The other day one of my hard drives decided it didn't want to talk to the rest of the computer. It was the one that has the music on it, among many other things, so I noticed when the song I was listening to stopped abruptly. We never assume the worst, so first I just restarted the computer, expecting things to be back to normal; no luck. Then I tried to use Apple's Disk Utility to fix things: it managed to repair two of the four partitions on the disk, but didn't have any sucess with the others. Alright... so next I bought an application called DiskWarrior and tried it out: it handled one of the remaining two broken partitions, but couldn't do anything with the last one. Sadly, that last one (which I called 'most things') was the one which contained all my digital photos, all my music, and all the art I had created over the years. Backups? What are they?

So then I turned off the computer for a few days. It wasn't the end of the world; could survive without all those files; I just couldn't face their absence so soon. The loss was still too raw! Today, though, I had to get back to work, and, unwilling to give up, vowed to try harder to recover my data. After considering and rejecting Norton Disk Doctor (I've never seen a program with that many terrible reviews!!) I came across somthing called Data Rescue II. It's not designed to repair broken file systems, but rather to recover data off of crippled disks, and in my case it worked prefectly. Yay! The file system was completely destroyed, but as far as I've been able to determine every bit of the data emerged unscathed.

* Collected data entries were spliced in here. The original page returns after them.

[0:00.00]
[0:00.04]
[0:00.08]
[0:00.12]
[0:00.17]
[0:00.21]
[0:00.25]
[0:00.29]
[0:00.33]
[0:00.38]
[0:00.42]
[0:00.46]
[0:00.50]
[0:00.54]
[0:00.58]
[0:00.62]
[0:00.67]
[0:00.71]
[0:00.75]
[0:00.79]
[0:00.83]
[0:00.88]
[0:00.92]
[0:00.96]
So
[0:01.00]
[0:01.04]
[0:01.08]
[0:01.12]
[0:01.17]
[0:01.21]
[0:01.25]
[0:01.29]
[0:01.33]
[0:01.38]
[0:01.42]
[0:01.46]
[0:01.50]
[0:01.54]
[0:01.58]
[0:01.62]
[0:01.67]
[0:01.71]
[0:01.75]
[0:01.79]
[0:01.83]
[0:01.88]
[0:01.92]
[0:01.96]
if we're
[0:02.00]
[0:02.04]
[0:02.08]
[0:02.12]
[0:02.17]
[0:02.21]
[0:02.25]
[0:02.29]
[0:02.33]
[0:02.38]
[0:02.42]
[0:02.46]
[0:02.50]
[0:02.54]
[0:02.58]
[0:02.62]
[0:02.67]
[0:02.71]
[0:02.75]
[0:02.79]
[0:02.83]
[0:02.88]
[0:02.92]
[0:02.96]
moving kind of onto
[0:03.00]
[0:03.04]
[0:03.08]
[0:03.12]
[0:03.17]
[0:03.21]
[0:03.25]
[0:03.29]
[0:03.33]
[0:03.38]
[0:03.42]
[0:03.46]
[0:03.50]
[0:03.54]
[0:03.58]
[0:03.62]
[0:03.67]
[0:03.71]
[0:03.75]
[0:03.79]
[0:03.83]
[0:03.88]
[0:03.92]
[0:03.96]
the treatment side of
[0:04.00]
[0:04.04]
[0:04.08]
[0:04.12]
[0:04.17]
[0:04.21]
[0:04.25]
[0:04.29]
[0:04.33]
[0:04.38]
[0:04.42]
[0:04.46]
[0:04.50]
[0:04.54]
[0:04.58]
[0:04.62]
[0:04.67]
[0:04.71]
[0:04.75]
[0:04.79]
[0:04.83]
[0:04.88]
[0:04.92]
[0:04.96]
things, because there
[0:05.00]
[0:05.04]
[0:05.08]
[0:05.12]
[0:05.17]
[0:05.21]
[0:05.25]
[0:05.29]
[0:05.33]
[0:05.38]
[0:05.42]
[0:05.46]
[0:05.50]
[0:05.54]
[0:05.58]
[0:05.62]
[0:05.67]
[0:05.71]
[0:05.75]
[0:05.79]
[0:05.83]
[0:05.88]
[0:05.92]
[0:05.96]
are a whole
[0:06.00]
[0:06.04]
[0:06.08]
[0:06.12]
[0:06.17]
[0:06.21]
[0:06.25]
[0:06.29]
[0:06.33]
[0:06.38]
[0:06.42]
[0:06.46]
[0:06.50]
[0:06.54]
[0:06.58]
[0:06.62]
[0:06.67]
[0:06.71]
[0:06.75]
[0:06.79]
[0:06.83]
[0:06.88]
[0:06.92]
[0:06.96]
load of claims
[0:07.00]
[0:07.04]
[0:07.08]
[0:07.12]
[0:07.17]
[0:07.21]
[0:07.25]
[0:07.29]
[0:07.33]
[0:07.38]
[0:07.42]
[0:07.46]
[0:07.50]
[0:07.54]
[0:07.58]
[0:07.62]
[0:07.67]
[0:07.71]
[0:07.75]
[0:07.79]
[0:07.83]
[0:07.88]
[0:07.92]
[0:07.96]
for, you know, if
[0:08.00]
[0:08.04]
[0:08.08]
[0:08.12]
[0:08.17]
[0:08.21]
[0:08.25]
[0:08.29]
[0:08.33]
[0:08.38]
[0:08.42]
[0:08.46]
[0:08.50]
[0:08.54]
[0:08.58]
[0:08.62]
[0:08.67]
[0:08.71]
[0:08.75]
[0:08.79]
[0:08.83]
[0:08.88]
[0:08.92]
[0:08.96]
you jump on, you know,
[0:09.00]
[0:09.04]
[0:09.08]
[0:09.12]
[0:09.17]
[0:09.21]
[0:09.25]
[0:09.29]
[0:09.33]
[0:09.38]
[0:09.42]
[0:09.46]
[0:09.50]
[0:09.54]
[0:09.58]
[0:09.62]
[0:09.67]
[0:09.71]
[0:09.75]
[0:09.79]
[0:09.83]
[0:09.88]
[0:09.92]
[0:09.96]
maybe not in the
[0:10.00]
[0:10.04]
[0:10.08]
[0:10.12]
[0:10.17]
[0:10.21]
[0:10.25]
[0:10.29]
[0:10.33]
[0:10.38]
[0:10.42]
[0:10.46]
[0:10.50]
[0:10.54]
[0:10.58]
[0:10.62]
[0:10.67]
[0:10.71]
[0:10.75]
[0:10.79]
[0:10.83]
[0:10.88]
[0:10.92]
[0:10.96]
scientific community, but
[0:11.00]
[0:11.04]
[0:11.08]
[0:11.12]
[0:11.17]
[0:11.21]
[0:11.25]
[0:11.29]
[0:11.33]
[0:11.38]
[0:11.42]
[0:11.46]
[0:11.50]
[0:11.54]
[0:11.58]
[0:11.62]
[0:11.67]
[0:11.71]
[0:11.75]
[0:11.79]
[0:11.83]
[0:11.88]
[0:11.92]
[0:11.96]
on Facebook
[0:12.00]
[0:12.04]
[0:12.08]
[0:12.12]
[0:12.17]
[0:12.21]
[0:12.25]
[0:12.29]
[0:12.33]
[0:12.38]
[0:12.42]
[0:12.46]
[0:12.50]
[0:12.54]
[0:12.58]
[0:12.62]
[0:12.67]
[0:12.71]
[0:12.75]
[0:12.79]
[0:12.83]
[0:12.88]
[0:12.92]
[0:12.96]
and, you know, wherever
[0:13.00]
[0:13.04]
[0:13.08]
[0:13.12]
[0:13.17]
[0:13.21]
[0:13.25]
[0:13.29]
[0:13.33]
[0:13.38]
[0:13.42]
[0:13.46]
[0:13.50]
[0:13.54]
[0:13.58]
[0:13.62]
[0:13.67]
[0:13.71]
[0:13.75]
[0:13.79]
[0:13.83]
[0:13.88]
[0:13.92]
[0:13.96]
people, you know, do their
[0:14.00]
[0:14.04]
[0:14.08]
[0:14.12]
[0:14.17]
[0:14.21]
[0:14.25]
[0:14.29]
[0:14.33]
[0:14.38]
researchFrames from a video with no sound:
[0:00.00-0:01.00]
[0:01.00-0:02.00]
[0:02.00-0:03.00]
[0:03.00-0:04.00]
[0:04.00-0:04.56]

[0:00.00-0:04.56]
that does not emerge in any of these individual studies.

All in all, I spent about $180 to get it all back: $80 on DiskWarrior and $100 on Data Rescue II. Now I bet you're thinking, I could have got some kind of a reasonable backup system, firewire hard drive or whatever; sure, but this works too, right? Everything is nearly back to normal now! And I still have the restore aps in case things go wrong again!

No really, I'm probably going to invest in some sort of backup capability in the near future. But I am also very happy to have escaped with so little long-term pain!